Friday, July 20, 2012

Mitt Romney Avoided Major Tax Hit By Shifting Stock Of Offshoring Firm

Mitt Romney Avoided Major Tax Hit By Shifting Stock Of Offshoring Firm

WASHINGTON -- Mitt Romney saved himself hundreds of thousands of dollars in taxes in 2010 by transferring stock in two companies from his personal account to a nonprofit entity he set up. The stock maneuver included $172,397 in shares of Sensata Technologies, a company now under fire for a high-profile effort to offshore central Illinois jobs to China.

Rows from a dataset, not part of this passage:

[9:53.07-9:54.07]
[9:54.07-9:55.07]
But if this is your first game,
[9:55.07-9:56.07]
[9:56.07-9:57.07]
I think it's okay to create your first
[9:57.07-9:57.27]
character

Sensata produces sensors, switches and various mechanical controls. The Attleboro, Mass.-based company is owned by Bain Capital, the private equity firm Romney founded, and it already does most of its work in overseas plants. A remaining factory in Freeport, Ill., garnered national attention when remaining workers began pleading with Romney to exercise his influence over Bain Capital to save their jobs.

Romney had received the Sensata stock as part of a Bain payout; he listed no cost for it on his tax return. By transferring that stock to his nonprofit Tyler Charitable Foundation, he avoided roughly $25,000 in capital gains taxes he would have owed. He also shaved an additional $50,000 off his tax bill by deducting the charitable contribution from his income.

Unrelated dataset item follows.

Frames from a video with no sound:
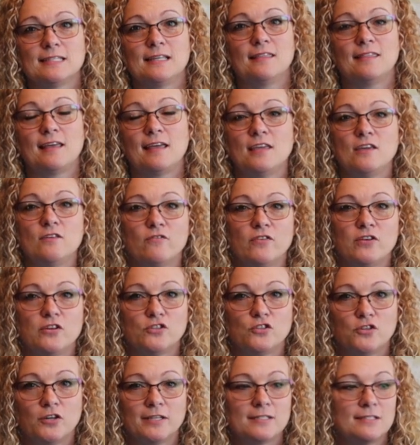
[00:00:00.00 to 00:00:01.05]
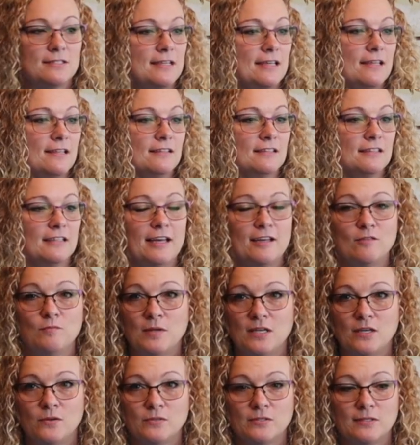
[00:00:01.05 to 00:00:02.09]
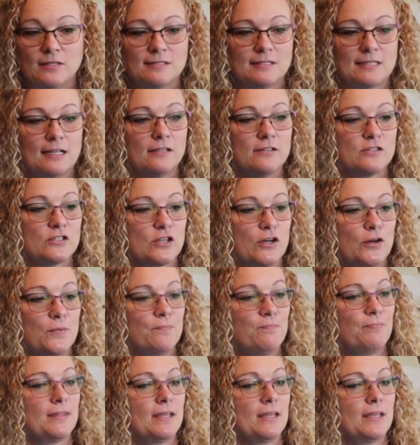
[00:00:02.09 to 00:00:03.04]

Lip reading: and thank you for your trust in letting me use this telescope.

Workers laid off when the Freeport plant is shuttered will be entitled to far less than that in unemployment compensation. Freeport Mayor George Gaulrapp suggested that as long as Romney was giving that $172,397 in stock away, he could have given it back to the workers. "There's about a thousand dollars that could go to each of the workers here set to lose their jobs," he told The Huffington Post, noting the 170 people scheduled to lose their jobs in November when the plant finally closes.

Sensata employee Cheryl Randecker, who will be laid off under Bain's offshoring plan for the Freeport plant, criticized Romney in a video interview with HuffPost on Wednesday. "We continue as Americans to move our jobs overseas, thinking about the dollar ... instead of putting people first like this country was based on," Randecker said. "We actually just want Governor Romney to come and sit down and talk to us and explain why he continues to outsource jobs to the Chinese and other countries. And we need the jobs ... not the minimum-wage jobs, but the good-paying jobs that you can actually raise a family on."